An amateur astronomer who discovered an asteroid earlier this year presented a model of his new discovery to Kaohsiung Mayor Chen Chu (陳菊) on Monday to share with residents of the city.
Tsai Yuan-sheng (蔡元生) and his assistant, Lin Chi-sheng (林啟生), discovered the asteroid at the Lulin Observatory on Yushan on March 20 and tentatively named it “Kaohsiung,” after his hometown.
In August, the International Astronomical Union’s Committee on Small Body Nomenclature — an international organization responsible for the naming of asteroids and comets — formally approved the designation and gave Tsai’s discovery a permanent number, “215080.”
It was the first asteroid discovered by an amateur Taiwanese astronomy buff to win international recognition.
The asteroid, located between Mars and Jupiter, is similar in size to Kaohsiung International Airport.

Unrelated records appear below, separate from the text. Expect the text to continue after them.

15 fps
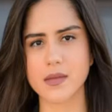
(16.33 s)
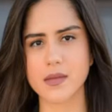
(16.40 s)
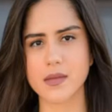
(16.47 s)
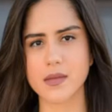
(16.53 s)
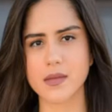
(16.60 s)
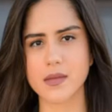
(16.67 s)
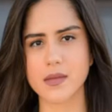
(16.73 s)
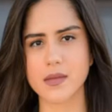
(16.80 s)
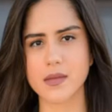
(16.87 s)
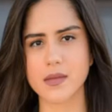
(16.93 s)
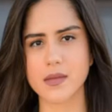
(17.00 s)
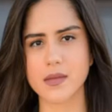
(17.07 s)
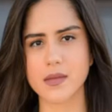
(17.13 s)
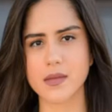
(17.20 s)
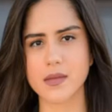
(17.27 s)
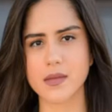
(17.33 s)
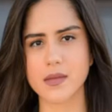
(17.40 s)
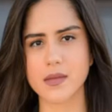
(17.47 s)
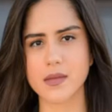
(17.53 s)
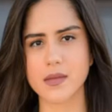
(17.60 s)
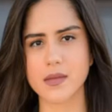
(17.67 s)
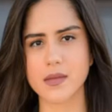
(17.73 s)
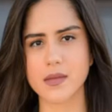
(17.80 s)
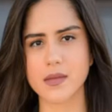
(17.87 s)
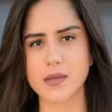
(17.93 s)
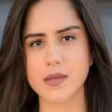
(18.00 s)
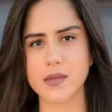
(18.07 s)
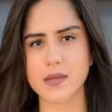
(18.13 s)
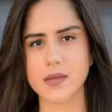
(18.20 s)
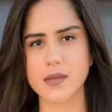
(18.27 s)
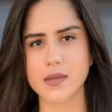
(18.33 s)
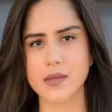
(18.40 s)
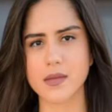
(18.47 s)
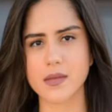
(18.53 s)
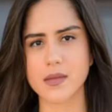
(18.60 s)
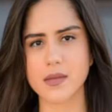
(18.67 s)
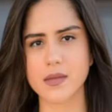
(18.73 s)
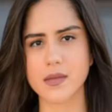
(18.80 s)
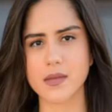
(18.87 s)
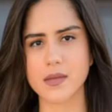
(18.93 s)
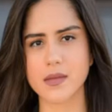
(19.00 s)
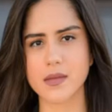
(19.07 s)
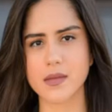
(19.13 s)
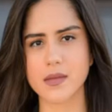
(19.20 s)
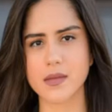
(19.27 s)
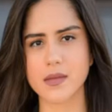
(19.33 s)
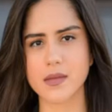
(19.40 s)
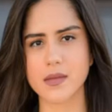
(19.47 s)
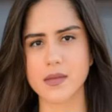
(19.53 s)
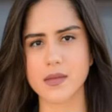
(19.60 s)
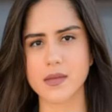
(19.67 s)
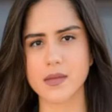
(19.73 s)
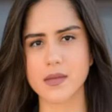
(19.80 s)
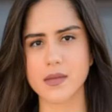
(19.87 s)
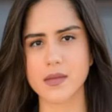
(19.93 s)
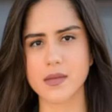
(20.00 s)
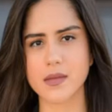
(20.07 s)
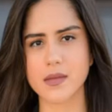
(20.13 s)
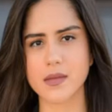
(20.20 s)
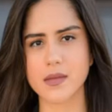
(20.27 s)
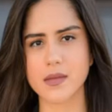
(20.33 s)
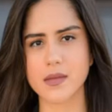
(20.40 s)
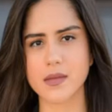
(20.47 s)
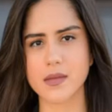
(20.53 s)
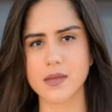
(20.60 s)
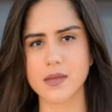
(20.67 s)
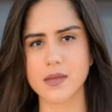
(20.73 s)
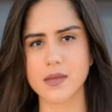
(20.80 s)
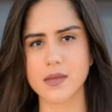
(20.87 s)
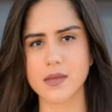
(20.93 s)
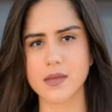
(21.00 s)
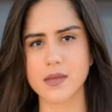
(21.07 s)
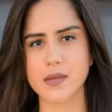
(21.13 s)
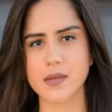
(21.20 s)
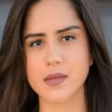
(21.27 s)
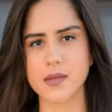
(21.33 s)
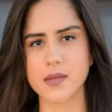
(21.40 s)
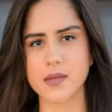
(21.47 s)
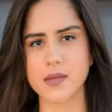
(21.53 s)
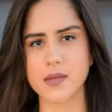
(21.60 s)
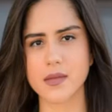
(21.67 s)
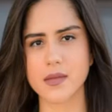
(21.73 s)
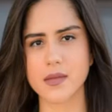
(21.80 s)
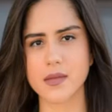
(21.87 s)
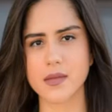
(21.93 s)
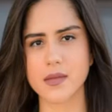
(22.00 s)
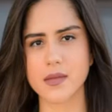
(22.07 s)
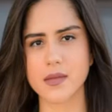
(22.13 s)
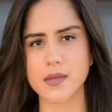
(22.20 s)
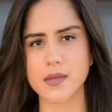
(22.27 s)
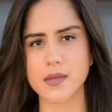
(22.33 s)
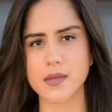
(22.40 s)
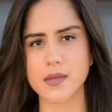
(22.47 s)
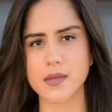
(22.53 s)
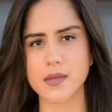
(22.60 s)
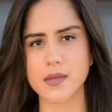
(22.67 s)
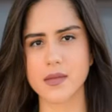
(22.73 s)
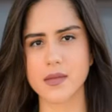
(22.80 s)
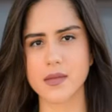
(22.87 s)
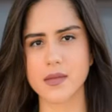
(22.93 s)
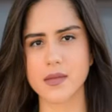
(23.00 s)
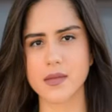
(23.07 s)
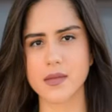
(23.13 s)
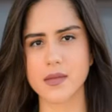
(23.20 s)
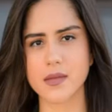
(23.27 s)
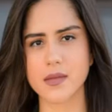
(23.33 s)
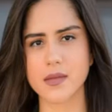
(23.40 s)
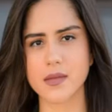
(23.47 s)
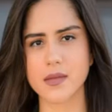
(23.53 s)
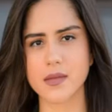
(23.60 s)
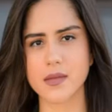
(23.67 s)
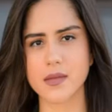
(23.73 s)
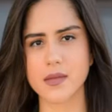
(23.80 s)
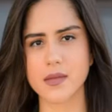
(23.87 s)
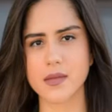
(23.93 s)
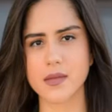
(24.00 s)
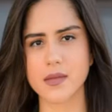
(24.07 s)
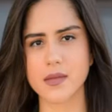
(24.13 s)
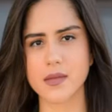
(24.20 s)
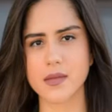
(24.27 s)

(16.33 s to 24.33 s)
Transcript: (no lip movement)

At perihelion, the closest point to the sun in its orbit, the asteroid is 350 million kilometers from the sun; and at aphelion, its most distant point from the sun, it is about 450 million kilometers from the sun.
It takes about four years for the asteroid to complete its orbit around the sun.
Tsai and Lin spotted the asteroid with the aid of highly advanced digital equipment.
Tsai said he determined that the body rotated around its own axis while circling the Sun and that its position coordinates varied each day.
“I then took photos of the object consecutively for analytical comparison and finally came to the conclusion that it was an asteroid that had never been documented before,” Tsai said.
Tsai said most larger asteroids have been discovered and only small asteroids that cannot be easily detected are left to be spotted with highly sophisticated instruments.
Tsai, 40, developed an interest in observing stars while studying at a military preparatory school as a teenager.
At the time, he was required to stand guard at night, and the long hours with nothing to do led him to fall in love with stargazing.
He later dropped out of the naval academy to pursue his hobby. He now often takes his wife and children high into the mountains to observe the stars at night.
Tsai has documented 13 asteroids, but “Kaohsiung” is the only one to have been recognized by the astronomical committee.
“I was so happy to obtain international recognition of my latest discovery and decided to name it ‘Kaohsiung’ in honor of my beloved hometown,” Tsai said.
“I also want to share my happiness in discovering the new body with all fellow Kaohsiung residents,” Tsai said at the asteroid model presentation ceremony at the city’s Gangho Elementary School.
The mayor said the discovery of the asteroid and its designation were not only the “pride of Kaohsiung” but also the “pride of Taiwan.”
Chen said the city government would step up efforts to promote astronomical education and cultivate more talent in the field, adding that she had directed the city’s Bureau of Education to allocate NT$1 million (US$31,000) annually to help finance the operation of the Gangho Elementary School’s observatory.
She also proposed that an astronomy-themed science park be established after Kaohsiung City and County merge next year.
Tsai Ching-hua (蔡清華), director of the municipal education bureau, said the discovery of the asteroid had set a good model for the city’s astronomy education and pledged to study the feasibility of setting up an astronomy theme park in the new Kaohsiung municipality.